Pietro Grasso il «papa straniero» dei fuoriusciti dem, come fu Romano Prodi per il Pds di vent’anni fa? D’Alema non si sottrae, anzi risponde pacato: «Parliamo di persone molto diverse e di un’epoca diversa. Allora il problema era tenere assieme la sinistra e il centro, oggi invece il tema è il rapporto tra la politica e i cittadini». Perché proprio l’inquilino di Palazzo Madama e non lei, o Bersani? «Grasso è la personalità giusta per parlare a una platea più larga. Funziona, perché è vero».

Allargare il campo sconfinando nei possedimenti elettorali del Pd renziano, ecco la magnifica ossessione di D’Alema.

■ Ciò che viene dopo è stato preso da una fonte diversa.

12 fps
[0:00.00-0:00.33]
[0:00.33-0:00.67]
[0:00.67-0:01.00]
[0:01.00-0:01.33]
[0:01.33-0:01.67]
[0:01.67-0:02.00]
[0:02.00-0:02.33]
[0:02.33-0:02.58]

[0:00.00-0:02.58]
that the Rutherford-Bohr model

Se nel nome «Liberi e Uguali» non c’è la parola sinistra è anche perché l’ex premier punta ad andare ben oltre le cosa rossa, sfondando il muro del 10 per cento. Gli antipatizzanti diranno che il fondatore si è auto-rottamato, lui invece si mostra a suo agio nella parte del padre nobile: «Cosa farò? Darò una mano, non ho bisogno di ritagliarmi ruoli».

E una mano di certo darà Bersani, continuando a riempire le sale su e giù per l’Italia. Le telecamere non lo mollano un attimo, i giornalisti lo pressano per intervistarlo e lui, che non vuole fare ombra all’uomo del giorno, si sottrae con un sorriso e un doppio inchino in direzione di Grasso. Un modo per ribadire, con il linguaggio del corpo, che adesso il leader è il presidente del Senato. Il passaggio di testimone avviene sotto gli occhi di tutti. Grasso scende dal palco, D’Alema lo accoglie con un «bravissimo!», Bersani gli prende le mani e gliele stringe a lungo. È a lui che l’ex magistrato deve politicamente tutto, il posto in lista nel 2013 e «l’onore indescrivibile» dell’elezione a presidente del Senato.

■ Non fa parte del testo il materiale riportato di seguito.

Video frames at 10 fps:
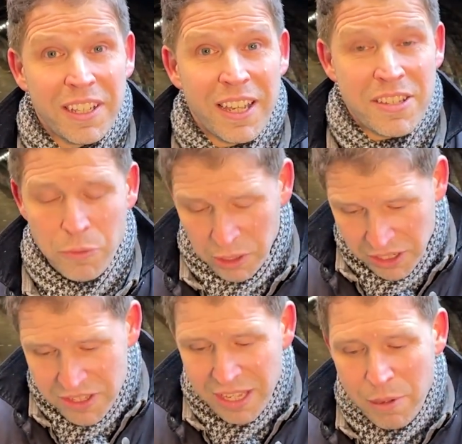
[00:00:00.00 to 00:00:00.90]
I said, well,
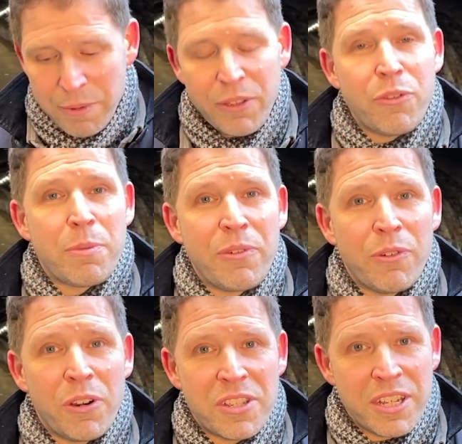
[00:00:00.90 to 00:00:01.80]
can you tell me about the 4x4?
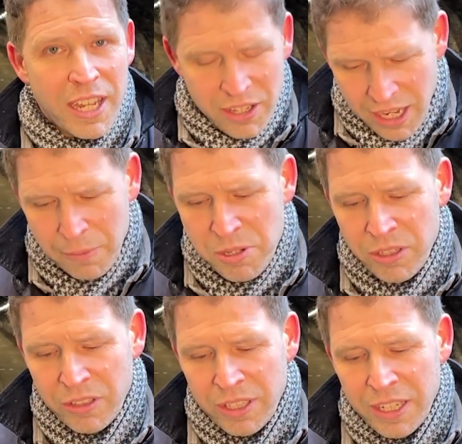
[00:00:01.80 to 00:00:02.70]
And he said, yeah,
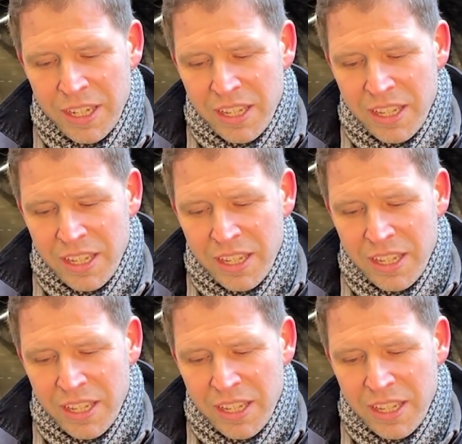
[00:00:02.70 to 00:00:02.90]
absolutely.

Per Roberto Speranza tra la vicenda di Prodi e quella di Grasso «ci sono molti tratti simili», ma il nuovo «papa» per lui non è straniero: «Fa parte della nostra storia». La «vecchia» nomenklatura resta in secondo piano. Ecco Vincenzo Visco, Fabio Mussi, Nichi Vendola, Nico Stumpo, Davide Zoggia, Stefano Fassina. Ecco Gavino Angius... Peppino Caldarola, direttore di ItalianiEuropei, non è stato invitato: «Grasso? È la solita logica, la convinzione che i post-comunisti hanno bisogno di una figura che li renda presentabili. Io ci vedo una cessione di sovranità impressionante, neppure con Prodi è stato così». Eppure Bersani si sente a casa: «Facce nuove che arrivano, facce vecchie che tornano... C’è sempre più gente che sedie, c’è sempre più pane che denti».